The current phase of fiscal consolidation envisaged under the IMF guidelines narrows down the scope and size of public provisions by slashing development expenditures. Beside, extraordinarily high cost of security continues to drain resources away from the development sector.
As a result, capability of poor to secure minimum sustenance has been severely eroded. It is imperative to create and institutionalise economic and social safeguards to reduce economic deprivation.
Pakistan has implemented a number of programmes aimed at providing safeguards and targeted subsidies to the poor. Some of those with substantial scale include the Food Support Programme commonly called Bait-ul-Mal scheme covering 1.8 million households at Rs3,000 per household per year; the Punjab Provincial Food Support Programme covering 1.8 million households with cash transfers of Rs1,000 per household per month; and the Zakat and Ushr schemes.
These programmes, says the World Bank report entitled ‘Food Price Increases in South Asia: National Responses and Regional Dimensions’ released in mid March, 2011, ‘are fragmented and duplicative and their aggregate coverage is relatively low (about 13 per cent of the total population). More importantly, they are poorly targeted and have relatively little impact on poverty and vulnerability.’
By its design the Benazir Income Support Programme has a lot of similarities with cash transfer programmes successfully implemented in Brazil, Mexico and Indonesia. Although it has developed reasonably sound operational structure, the programme needs to improve institutional capacity by fostering horizontal and vertical linkages, increasing range and depth of financial services, and integrating beneficiaries with employment hubs such as labour markets and microfinance institutions.

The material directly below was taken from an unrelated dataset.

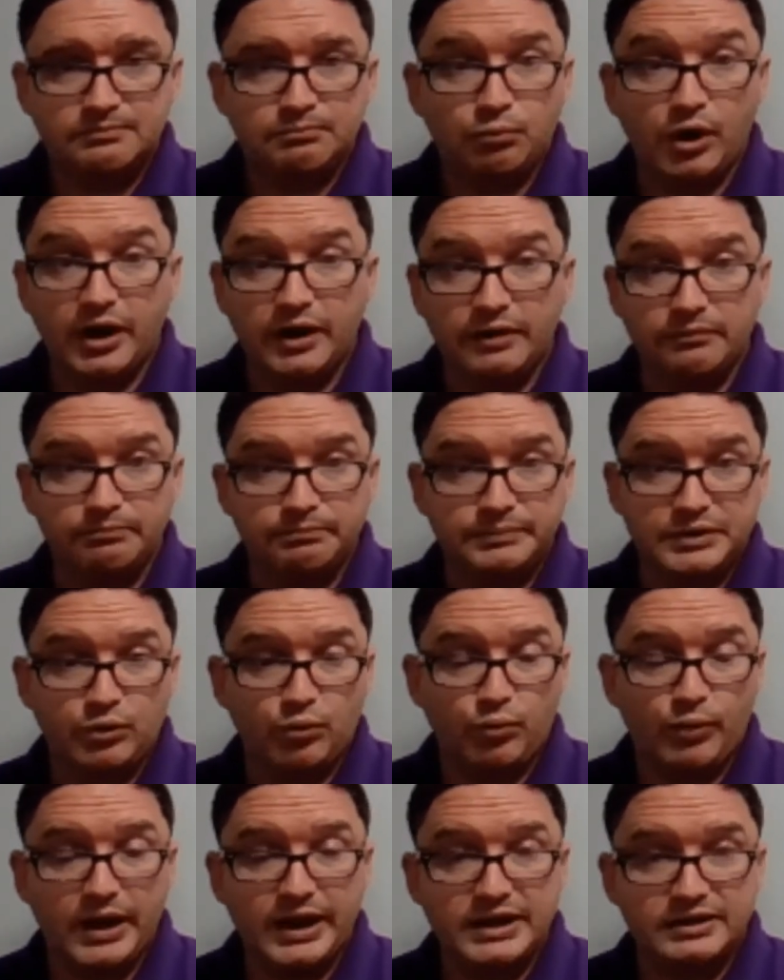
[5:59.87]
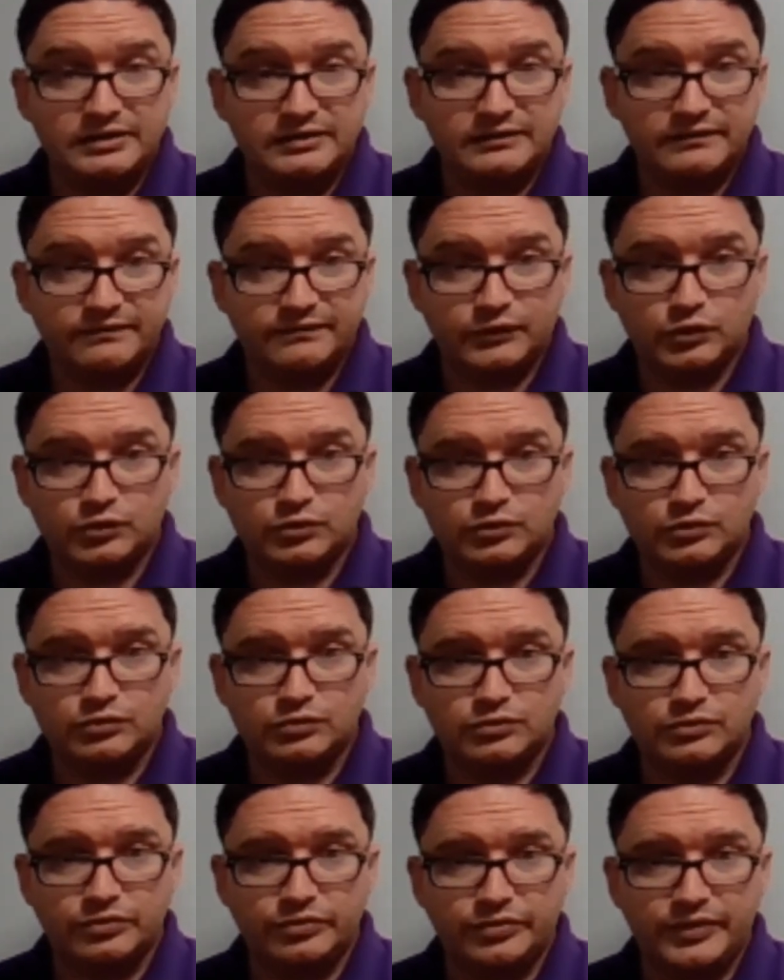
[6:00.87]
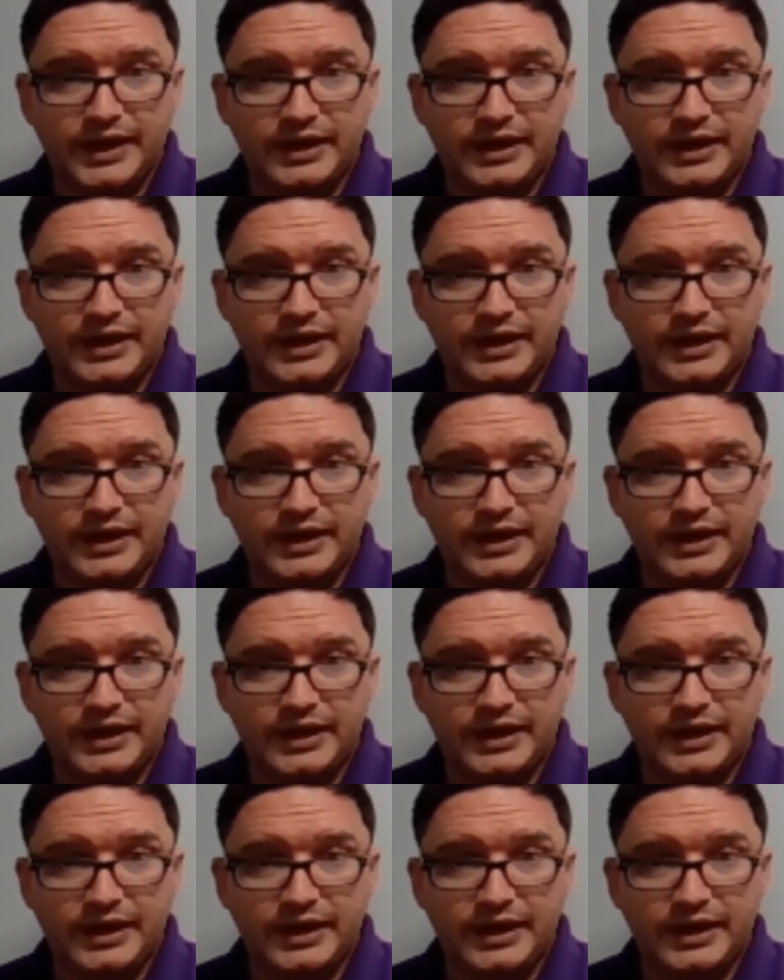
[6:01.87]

might be away for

The effects of cash support can only be sustained and capitalised when they are substantiated by a range of substantive and procedural reforms, particularly in the agriculture sector. It is time to realise that increase in the number of small farmers gives rise to a process of expanding and reinforcing the economic activity in the agriculture sector.
The growth in economic activity provides working space to the poor to participate in the processes and benefits of economic growth. Selective and sporadic steps such as imposing price control, tightening export barriers and buying extra stock may temporarily increase availability of food in the market, but cannot secure sustenance of the poor.
It is only by integrating millions of people into the economic and social mainstream that hunger, poverty and income disparities can gradually be reduced, without giving up economic development.